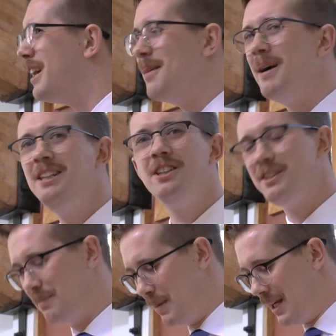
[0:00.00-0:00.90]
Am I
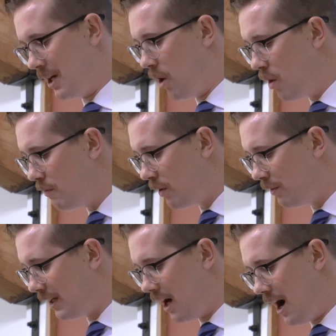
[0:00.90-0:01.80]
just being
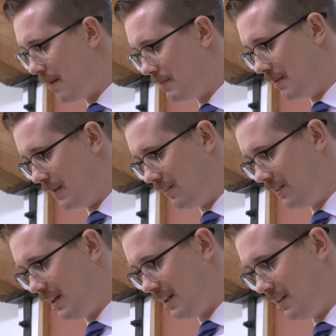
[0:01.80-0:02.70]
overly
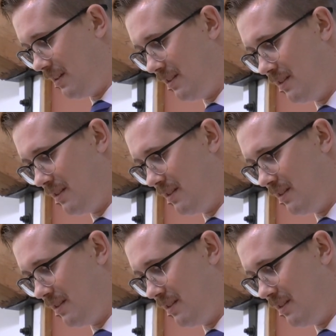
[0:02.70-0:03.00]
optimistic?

--

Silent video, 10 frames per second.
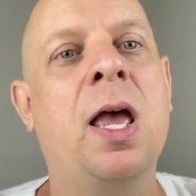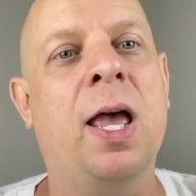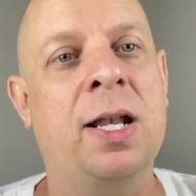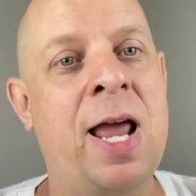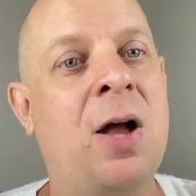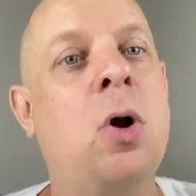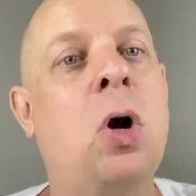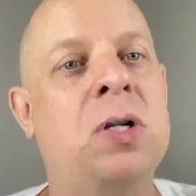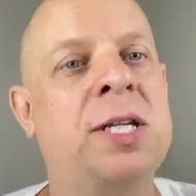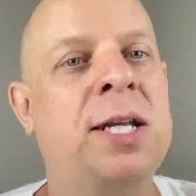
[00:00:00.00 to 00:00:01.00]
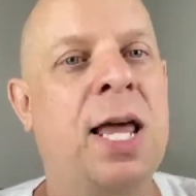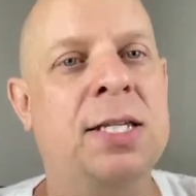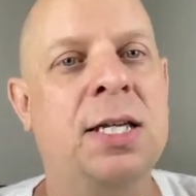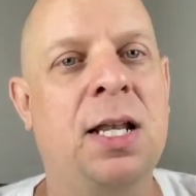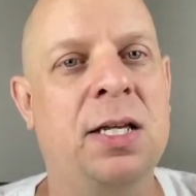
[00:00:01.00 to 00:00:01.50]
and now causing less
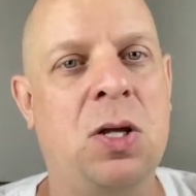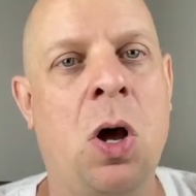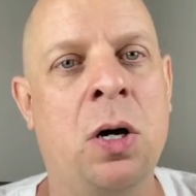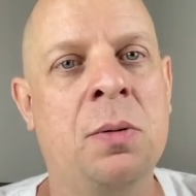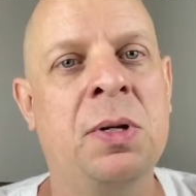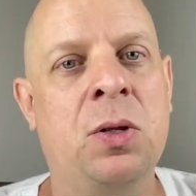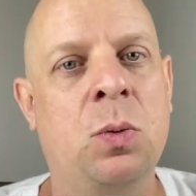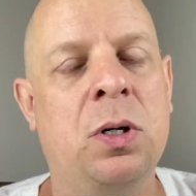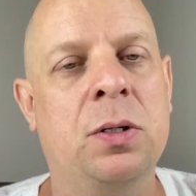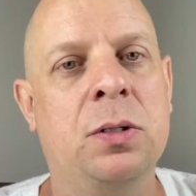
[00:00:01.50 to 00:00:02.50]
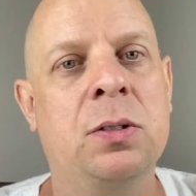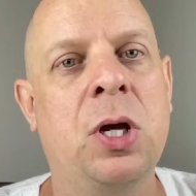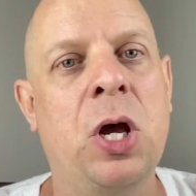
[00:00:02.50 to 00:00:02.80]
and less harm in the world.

---

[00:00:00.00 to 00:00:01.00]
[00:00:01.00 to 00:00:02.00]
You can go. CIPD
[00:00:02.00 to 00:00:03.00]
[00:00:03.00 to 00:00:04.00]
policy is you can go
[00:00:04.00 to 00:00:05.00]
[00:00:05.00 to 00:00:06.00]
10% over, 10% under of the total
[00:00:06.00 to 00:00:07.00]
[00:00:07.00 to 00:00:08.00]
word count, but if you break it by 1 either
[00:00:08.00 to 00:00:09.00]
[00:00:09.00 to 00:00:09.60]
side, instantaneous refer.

:: YOUR ASSIGNMENT ::
Give back, unchanged, the run of lines in the listing above that begins at the line containing "[00:00:02.00 to 00:00:03.00]" and ends at the line containing "[00:00:08.00 to 00:00:09.00]", both included.

:: SOLUTION ::
[00:00:02.00 to 00:00:03.00]
[00:00:03.00 to 00:00:04.00]
policy is you can go
[00:00:04.00 to 00:00:05.00]
[00:00:05.00 to 00:00:06.00]
10% over, 10% under of the total
[00:00:06.00 to 00:00:07.00]
[00:00:07.00 to 00:00:08.00]
word count, but if you break it by 1 either
[00:00:08.00 to 00:00:09.00]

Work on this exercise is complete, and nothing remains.